"You are indeed but young things," said Claire, smiling at the Señora; "I would not take any one of you from your mother—no, not at a gift."
"They are slow—slow, my sons," said the Señora, well pleased; "I fear me they will be buried ere they be wed."
"Then we shall have small chance," cried the ruddy Don Jordy, "for according to what I hear my betters say over yonder at the Bishop's palace, in the place whither we are bound there is neither marrying nor giving in marriage!"
"Good brother," said the Professor of Eloquence sententiously, "if you do not mend your ways, you may find yourself where you will have little time and less inclination for such like gauds!"
Meanwhile, without heeding their persiflage, the Señora pursued the even tenor of her meditation. "Slow—slow," she said, "good lads all, but slow."
"It was not our fault, but yours, that we are Long," declared that hardened humorist, Don Jordy; "you married our father of your own free will, as is the good custom of Roussillon. Blame us not then that we are like Lambin."
"Lambin," cried his mother, "who was he? Some monkish rascal runagate over there at the palace?"
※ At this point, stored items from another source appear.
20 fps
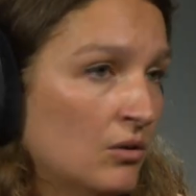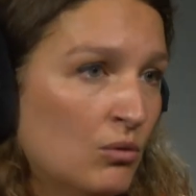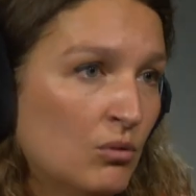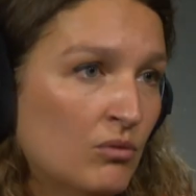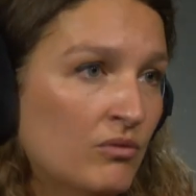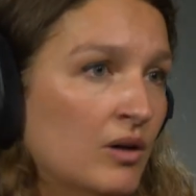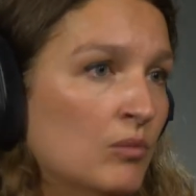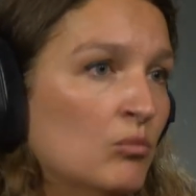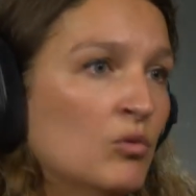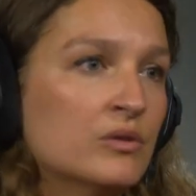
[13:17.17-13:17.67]
On
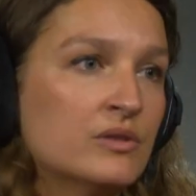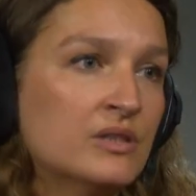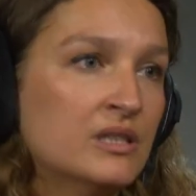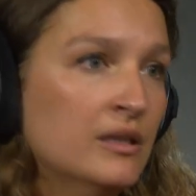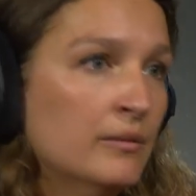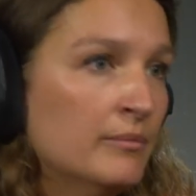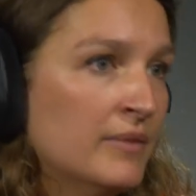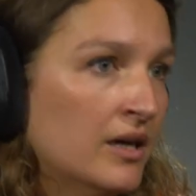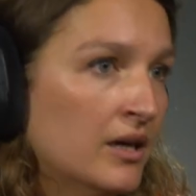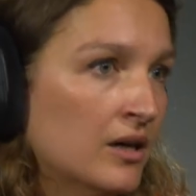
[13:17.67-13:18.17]
va moins au
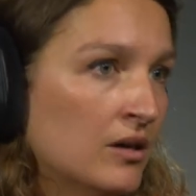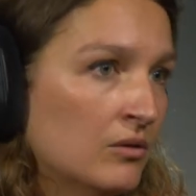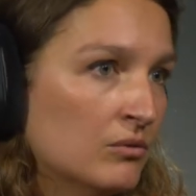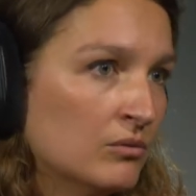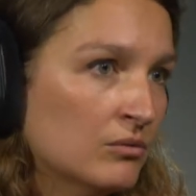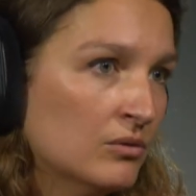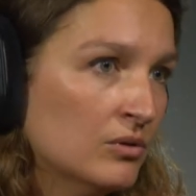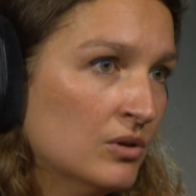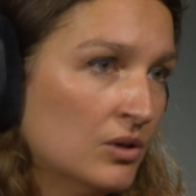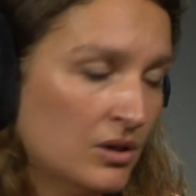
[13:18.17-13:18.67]
cinéma,
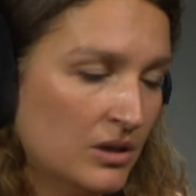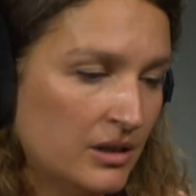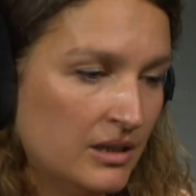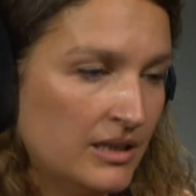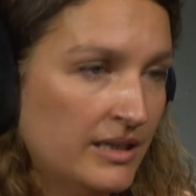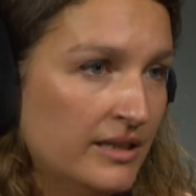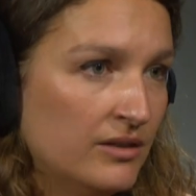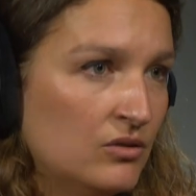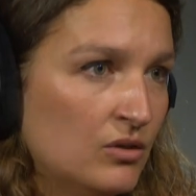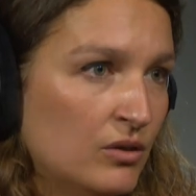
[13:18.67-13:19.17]

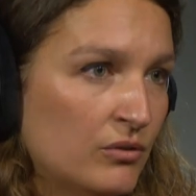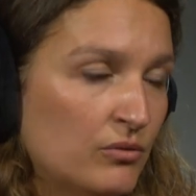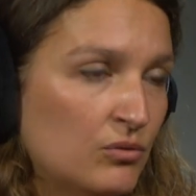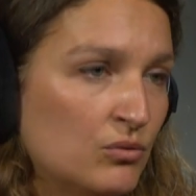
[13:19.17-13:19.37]
les œuvres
"Nay, no runagate; he goes too slow ever to run," said Don Jordy. "Have you never heard of Lambin our barber episcopal?
'Lambin, the barber, that model of gravity,
Shaving the chins of myself and my brother;
Handles his blade with such reverend suavity,
That ere one side is smooth—lo, 'tis rough on the other!'"
"And I," said the Mayor of Collioure, "have been this day with one who goes fast enough, though perhaps he goes to the devil."